**Your goal**. What you should give back is a precise copy of the lines below from the one containing "[00:37:50.28]" through the one containing "[00:37:55.28]", with no pictures.

**Dataset content**.
★ ★ ★ ★

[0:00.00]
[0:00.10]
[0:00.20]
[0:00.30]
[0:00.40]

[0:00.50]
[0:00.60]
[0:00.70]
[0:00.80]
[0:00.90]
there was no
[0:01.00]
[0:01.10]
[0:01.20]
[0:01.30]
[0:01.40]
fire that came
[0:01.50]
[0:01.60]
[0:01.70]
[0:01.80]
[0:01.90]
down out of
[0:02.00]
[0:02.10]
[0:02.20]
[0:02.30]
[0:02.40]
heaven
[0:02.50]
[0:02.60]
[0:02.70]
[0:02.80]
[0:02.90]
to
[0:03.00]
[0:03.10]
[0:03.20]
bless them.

★ ★ ★ ★

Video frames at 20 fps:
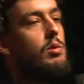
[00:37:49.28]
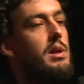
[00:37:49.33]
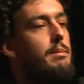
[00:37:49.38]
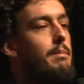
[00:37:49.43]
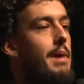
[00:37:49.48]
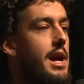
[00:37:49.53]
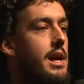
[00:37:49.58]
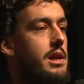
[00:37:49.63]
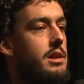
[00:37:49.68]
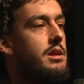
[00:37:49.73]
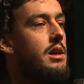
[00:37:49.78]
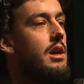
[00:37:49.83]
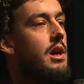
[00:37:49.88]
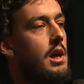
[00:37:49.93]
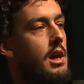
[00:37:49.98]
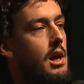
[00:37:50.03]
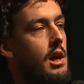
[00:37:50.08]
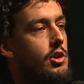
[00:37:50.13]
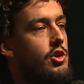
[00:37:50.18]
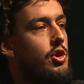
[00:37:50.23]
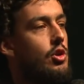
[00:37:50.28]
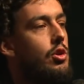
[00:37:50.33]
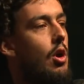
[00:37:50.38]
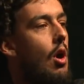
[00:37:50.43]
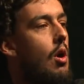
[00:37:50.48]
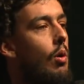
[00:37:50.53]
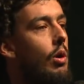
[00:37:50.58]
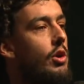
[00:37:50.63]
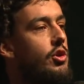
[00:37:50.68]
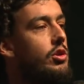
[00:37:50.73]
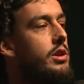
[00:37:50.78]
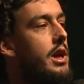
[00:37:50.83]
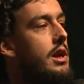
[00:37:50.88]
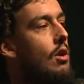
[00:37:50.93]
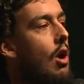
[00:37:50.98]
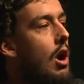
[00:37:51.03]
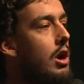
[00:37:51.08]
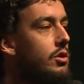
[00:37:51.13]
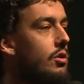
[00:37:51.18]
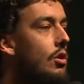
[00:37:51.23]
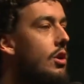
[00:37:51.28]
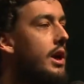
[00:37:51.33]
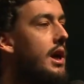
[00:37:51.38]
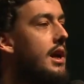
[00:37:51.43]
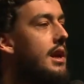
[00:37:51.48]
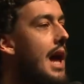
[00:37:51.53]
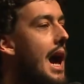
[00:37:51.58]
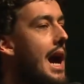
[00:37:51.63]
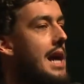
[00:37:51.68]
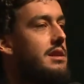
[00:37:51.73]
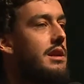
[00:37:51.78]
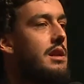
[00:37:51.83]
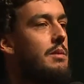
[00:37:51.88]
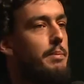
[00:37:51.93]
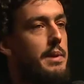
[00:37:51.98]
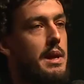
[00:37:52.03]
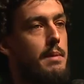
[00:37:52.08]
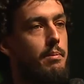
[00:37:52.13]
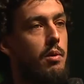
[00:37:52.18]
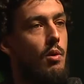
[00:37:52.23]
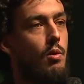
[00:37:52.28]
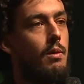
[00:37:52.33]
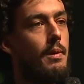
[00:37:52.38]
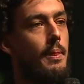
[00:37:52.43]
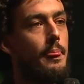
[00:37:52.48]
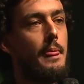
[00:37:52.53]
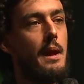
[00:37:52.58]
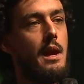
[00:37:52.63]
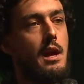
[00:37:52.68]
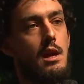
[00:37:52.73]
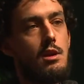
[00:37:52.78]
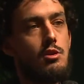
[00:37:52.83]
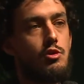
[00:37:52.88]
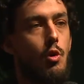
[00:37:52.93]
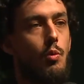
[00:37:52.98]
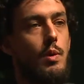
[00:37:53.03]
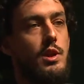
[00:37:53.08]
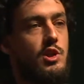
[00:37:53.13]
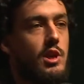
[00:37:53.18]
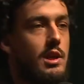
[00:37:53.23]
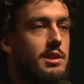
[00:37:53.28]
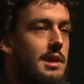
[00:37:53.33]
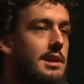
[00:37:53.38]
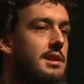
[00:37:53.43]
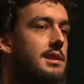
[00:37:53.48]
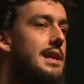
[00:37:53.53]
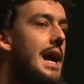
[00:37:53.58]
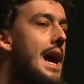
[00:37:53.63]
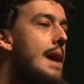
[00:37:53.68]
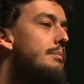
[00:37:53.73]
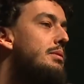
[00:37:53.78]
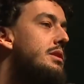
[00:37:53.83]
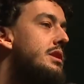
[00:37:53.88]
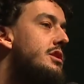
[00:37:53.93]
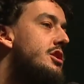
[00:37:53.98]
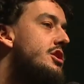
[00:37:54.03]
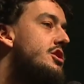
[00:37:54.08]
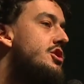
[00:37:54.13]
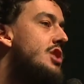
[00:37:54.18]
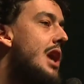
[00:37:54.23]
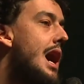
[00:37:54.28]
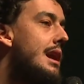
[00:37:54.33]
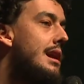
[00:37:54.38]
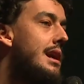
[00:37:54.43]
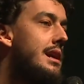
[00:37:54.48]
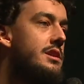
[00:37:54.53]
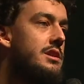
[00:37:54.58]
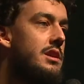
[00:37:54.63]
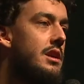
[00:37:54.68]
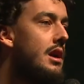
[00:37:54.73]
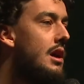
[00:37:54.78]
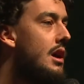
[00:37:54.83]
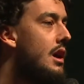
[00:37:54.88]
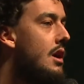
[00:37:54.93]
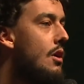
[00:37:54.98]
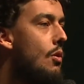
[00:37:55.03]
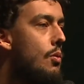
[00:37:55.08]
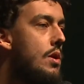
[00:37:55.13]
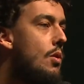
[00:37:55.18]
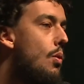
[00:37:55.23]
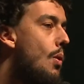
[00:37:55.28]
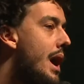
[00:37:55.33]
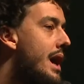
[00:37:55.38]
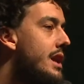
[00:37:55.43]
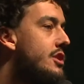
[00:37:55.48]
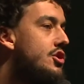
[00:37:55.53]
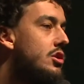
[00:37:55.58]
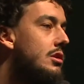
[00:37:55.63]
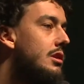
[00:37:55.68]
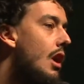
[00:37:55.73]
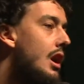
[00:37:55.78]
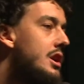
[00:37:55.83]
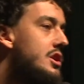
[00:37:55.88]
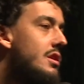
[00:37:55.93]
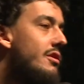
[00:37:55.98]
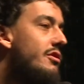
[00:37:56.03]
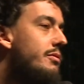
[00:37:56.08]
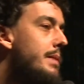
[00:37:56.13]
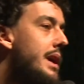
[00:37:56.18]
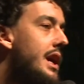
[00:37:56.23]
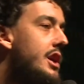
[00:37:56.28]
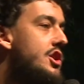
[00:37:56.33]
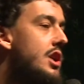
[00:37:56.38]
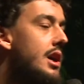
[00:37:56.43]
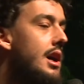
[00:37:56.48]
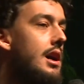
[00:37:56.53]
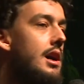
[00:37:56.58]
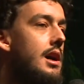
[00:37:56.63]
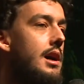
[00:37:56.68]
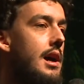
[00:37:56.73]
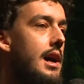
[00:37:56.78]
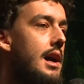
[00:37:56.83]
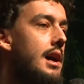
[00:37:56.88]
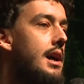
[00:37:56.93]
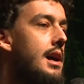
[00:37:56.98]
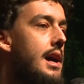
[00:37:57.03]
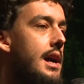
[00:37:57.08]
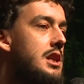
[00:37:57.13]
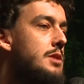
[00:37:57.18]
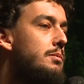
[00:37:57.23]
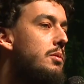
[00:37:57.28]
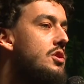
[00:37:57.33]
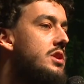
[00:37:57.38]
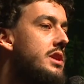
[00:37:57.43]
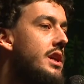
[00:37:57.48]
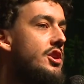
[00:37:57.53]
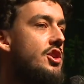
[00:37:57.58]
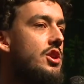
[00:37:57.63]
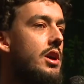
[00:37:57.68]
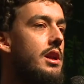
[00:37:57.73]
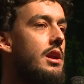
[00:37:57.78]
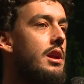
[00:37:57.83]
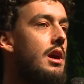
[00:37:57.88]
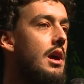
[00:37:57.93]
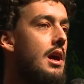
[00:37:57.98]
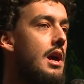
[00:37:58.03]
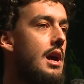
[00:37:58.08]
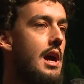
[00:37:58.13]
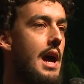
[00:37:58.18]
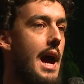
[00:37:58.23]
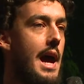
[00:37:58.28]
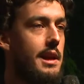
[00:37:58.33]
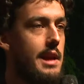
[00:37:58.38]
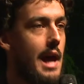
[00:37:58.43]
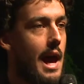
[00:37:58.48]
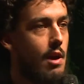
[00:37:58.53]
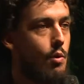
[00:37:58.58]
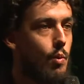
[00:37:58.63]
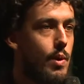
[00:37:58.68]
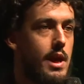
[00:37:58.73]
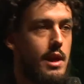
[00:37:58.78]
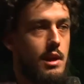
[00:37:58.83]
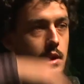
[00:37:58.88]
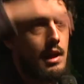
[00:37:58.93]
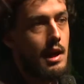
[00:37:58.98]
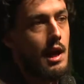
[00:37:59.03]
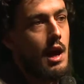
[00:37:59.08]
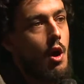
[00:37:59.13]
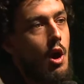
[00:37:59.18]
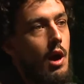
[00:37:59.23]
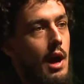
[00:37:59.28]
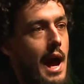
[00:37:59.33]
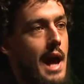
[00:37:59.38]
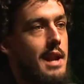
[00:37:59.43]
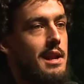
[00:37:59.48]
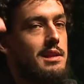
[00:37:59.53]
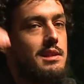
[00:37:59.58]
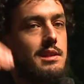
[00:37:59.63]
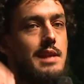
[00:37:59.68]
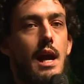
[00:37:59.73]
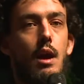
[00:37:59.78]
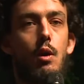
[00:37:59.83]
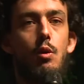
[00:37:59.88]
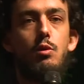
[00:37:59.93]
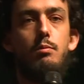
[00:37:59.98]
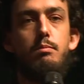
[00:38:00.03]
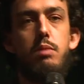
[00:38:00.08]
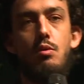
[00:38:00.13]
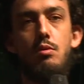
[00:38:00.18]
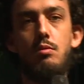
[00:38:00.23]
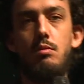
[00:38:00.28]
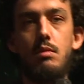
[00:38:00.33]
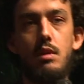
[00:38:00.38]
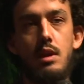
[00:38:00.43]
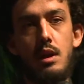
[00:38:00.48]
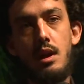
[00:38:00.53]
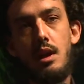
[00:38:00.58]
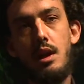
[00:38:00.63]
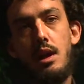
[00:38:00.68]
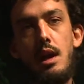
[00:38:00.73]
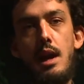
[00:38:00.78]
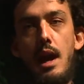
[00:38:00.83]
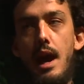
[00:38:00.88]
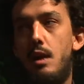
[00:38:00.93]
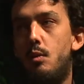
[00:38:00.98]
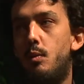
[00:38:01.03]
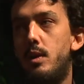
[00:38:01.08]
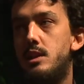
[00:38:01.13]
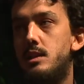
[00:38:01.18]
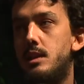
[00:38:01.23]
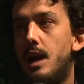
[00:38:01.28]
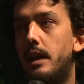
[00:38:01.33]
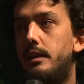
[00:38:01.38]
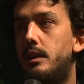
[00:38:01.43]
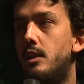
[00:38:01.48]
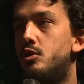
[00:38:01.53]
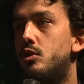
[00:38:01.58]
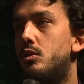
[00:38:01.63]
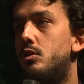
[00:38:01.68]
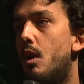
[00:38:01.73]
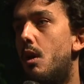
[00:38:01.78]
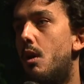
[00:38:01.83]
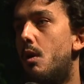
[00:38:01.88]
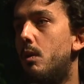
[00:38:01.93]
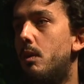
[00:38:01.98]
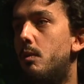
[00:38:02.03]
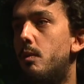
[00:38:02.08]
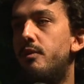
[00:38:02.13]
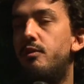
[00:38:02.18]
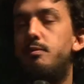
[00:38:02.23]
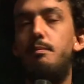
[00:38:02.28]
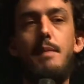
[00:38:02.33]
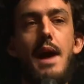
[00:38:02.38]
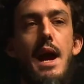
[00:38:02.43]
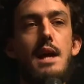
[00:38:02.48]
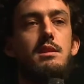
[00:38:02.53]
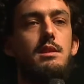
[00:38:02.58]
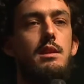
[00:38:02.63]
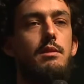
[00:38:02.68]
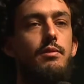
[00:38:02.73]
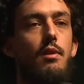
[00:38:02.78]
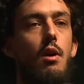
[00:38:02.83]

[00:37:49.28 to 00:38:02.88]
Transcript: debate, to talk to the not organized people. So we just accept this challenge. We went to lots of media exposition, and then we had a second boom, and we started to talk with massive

★ ★ ★ ★

**Answer for this exercise**.
[00:37:50.28]
[00:37:50.33]
[00:37:50.38]
[00:37:50.43]
[00:37:50.48]
[00:37:50.53]
[00:37:50.58]
[00:37:50.63]
[00:37:50.68]
[00:37:50.73]
[00:37:50.78]
[00:37:50.83]
[00:37:50.88]
[00:37:50.93]
[00:37:50.98]
[00:37:51.03]
[00:37:51.08]
[00:37:51.13]
[00:37:51.18]
[00:37:51.23]
[00:37:51.28]
[00:37:51.33]
[00:37:51.38]
[00:37:51.43]
[00:37:51.48]
[00:37:51.53]
[00:37:51.58]
[00:37:51.63]
[00:37:51.68]
[00:37:51.73]
[00:37:51.78]
[00:37:51.83]
[00:37:51.88]
[00:37:51.93]
[00:37:51.98]
[00:37:52.03]
[00:37:52.08]
[00:37:52.13]
[00:37:52.18]
[00:37:52.23]
[00:37:52.28]
[00:37:52.33]
[00:37:52.38]
[00:37:52.43]
[00:37:52.48]
[00:37:52.53]
[00:37:52.58]
[00:37:52.63]
[00:37:52.68]
[00:37:52.73]
[00:37:52.78]
[00:37:52.83]
[00:37:52.88]
[00:37:52.93]
[00:37:52.98]
[00:37:53.03]
[00:37:53.08]
[00:37:53.13]
[00:37:53.18]
[00:37:53.23]
[00:37:53.28]
[00:37:53.33]
[00:37:53.38]
[00:37:53.43]
[00:37:53.48]
[00:37:53.53]
[00:37:53.58]
[00:37:53.63]
[00:37:53.68]
[00:37:53.73]
[00:37:53.78]
[00:37:53.83]
[00:37:53.88]
[00:37:53.93]
[00:37:53.98]
[00:37:54.03]
[00:37:54.08]
[00:37:54.13]
[00:37:54.18]
[00:37:54.23]
[00:37:54.28]
[00:37:54.33]
[00:37:54.38]
[00:37:54.43]
[00:37:54.48]
[00:37:54.53]
[00:37:54.58]
[00:37:54.63]
[00:37:54.68]
[00:37:54.73]
[00:37:54.78]
[00:37:54.83]
[00:37:54.88]
[00:37:54.93]
[00:37:54.98]
[00:37:55.03]
[00:37:55.08]
[00:37:55.13]
[00:37:55.18]
[00:37:55.23]
[00:37:55.28]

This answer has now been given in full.